=== Problem statement ===
After finding the line containing "(0.00 s to 0.90 s)" below, please output that line and each following one through the line containing "(11.70 s to 12.60 s)", exactly as written.

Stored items
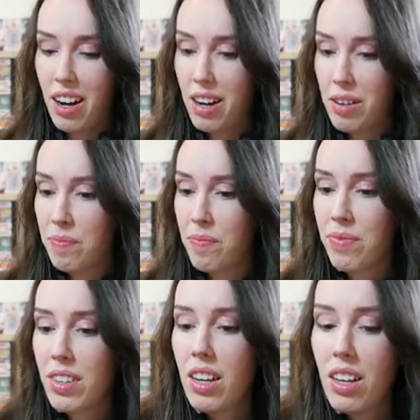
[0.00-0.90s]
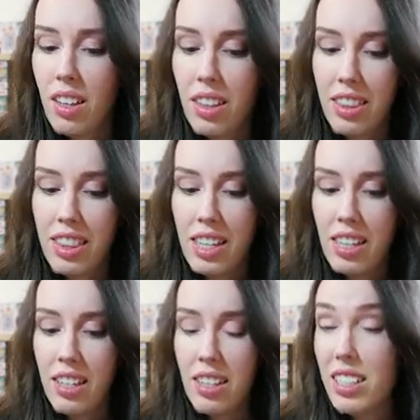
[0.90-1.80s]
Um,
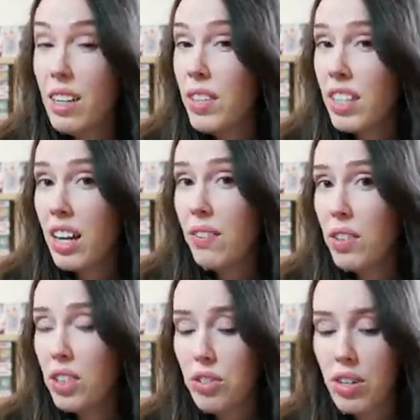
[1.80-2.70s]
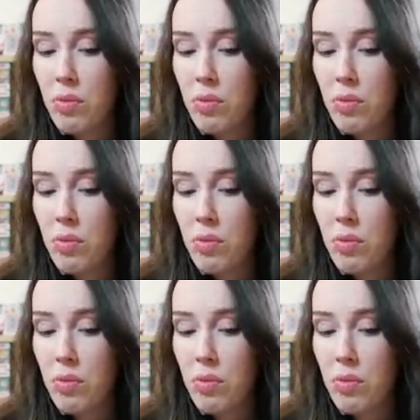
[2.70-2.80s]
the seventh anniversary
--
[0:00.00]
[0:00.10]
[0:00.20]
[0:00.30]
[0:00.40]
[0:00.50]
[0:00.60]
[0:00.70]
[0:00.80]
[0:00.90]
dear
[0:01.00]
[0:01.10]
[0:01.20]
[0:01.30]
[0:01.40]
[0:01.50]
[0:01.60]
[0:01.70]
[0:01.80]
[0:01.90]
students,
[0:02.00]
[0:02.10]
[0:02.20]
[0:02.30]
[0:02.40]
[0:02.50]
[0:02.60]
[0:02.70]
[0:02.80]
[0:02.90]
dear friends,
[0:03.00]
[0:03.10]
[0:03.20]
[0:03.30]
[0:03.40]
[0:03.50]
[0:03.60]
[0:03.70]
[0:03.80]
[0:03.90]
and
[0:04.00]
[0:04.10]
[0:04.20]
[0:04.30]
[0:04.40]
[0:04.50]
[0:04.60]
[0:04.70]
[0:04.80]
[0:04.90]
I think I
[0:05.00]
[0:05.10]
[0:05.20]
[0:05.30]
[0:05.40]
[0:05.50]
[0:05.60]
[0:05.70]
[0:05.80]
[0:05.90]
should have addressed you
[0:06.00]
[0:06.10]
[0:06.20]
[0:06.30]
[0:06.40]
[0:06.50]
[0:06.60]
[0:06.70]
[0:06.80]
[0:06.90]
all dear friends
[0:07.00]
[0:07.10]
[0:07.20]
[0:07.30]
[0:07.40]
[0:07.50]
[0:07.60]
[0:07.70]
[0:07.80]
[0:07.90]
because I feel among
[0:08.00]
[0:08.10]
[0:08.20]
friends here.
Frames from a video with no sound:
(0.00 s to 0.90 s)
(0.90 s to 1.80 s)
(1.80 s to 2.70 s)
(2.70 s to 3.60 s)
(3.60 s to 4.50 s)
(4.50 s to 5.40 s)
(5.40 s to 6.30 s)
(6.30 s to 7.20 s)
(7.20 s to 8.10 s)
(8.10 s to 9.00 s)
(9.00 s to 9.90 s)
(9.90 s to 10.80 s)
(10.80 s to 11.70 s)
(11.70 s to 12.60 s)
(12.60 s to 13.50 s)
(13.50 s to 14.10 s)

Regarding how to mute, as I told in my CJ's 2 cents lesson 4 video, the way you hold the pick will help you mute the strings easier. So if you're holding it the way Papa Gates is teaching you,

=== Exercise result ===
(0.00 s to 0.90 s)
(0.90 s to 1.80 s)
(1.80 s to 2.70 s)
(2.70 s to 3.60 s)
(3.60 s to 4.50 s)
(4.50 s to 5.40 s)
(5.40 s to 6.30 s)
(6.30 s to 7.20 s)
(7.20 s to 8.10 s)
(8.10 s to 9.00 s)
(9.00 s to 9.90 s)
(9.90 s to 10.80 s)
(10.80 s to 11.70 s)
(11.70 s to 12.60 s)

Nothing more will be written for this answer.